BEGIN Provided data
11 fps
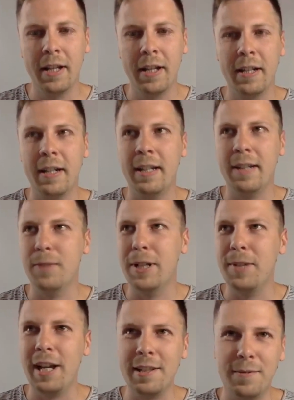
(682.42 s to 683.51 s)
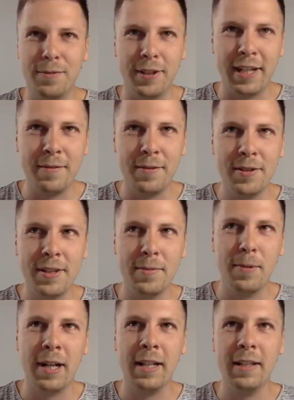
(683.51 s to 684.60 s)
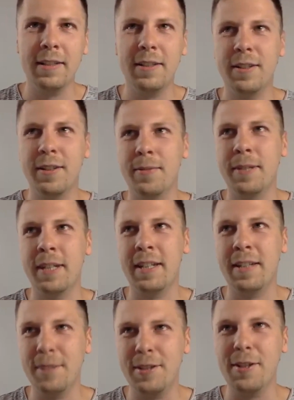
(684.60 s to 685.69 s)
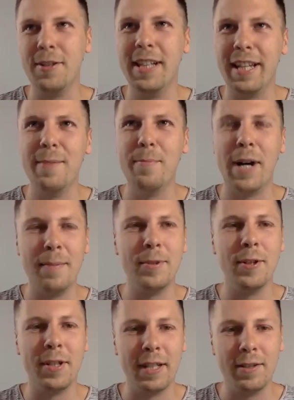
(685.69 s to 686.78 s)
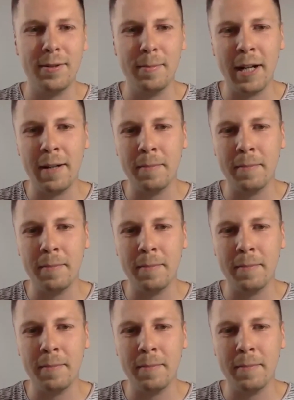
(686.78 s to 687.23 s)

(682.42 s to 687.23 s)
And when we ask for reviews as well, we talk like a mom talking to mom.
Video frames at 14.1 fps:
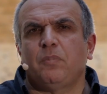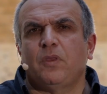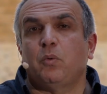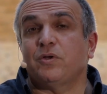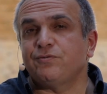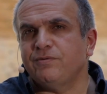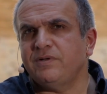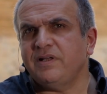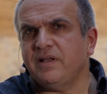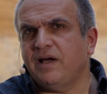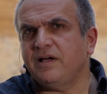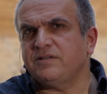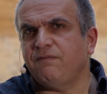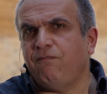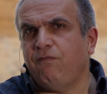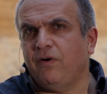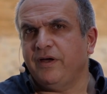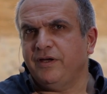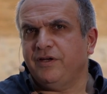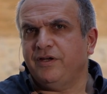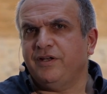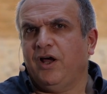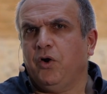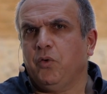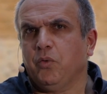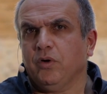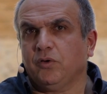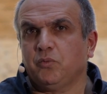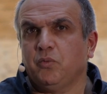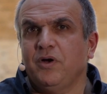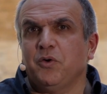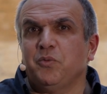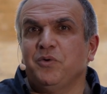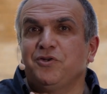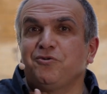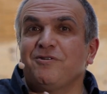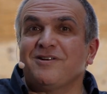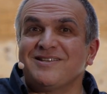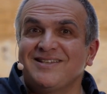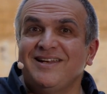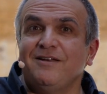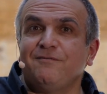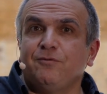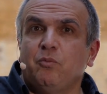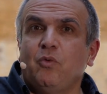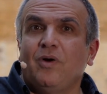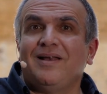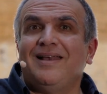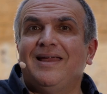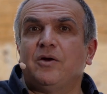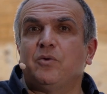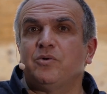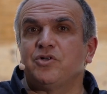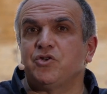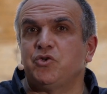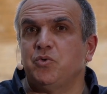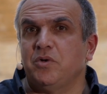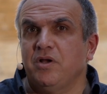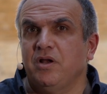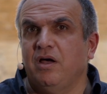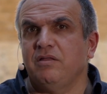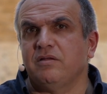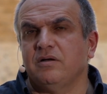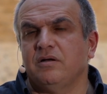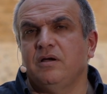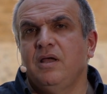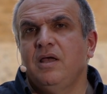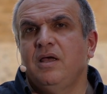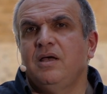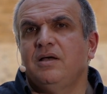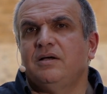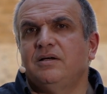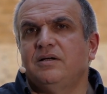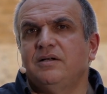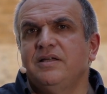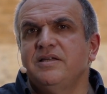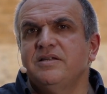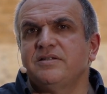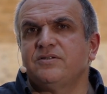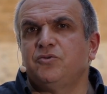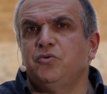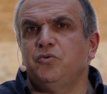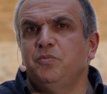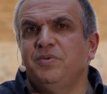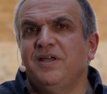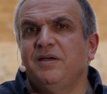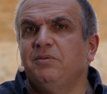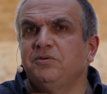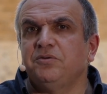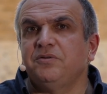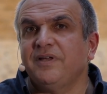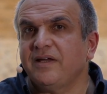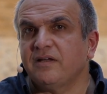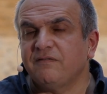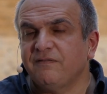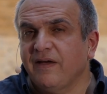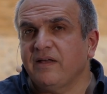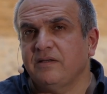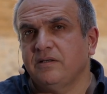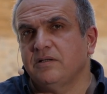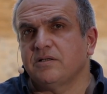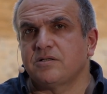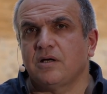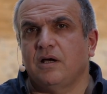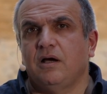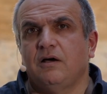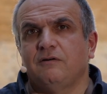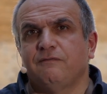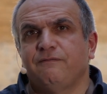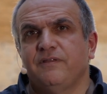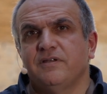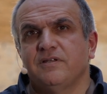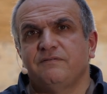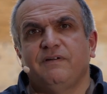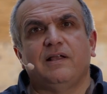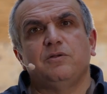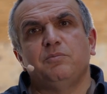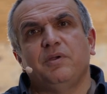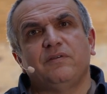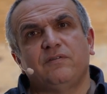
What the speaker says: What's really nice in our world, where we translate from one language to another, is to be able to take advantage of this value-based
END Provided data
- _Work item_:
Return all the data exactly, pictures omitted.

- _Reply_:
11 fps
(682.42 s to 683.51 s)
(683.51 s to 684.60 s)
(684.60 s to 685.69 s)
(685.69 s to 686.78 s)
(686.78 s to 687.23 s)

(682.42 s to 687.23 s)
And when we ask for reviews as well, we talk like a mom talking to mom.
Video frames at 14.1 fps:
What the speaker says: What's really nice in our world, where we translate from one language to another, is to be able to take advantage of this value-based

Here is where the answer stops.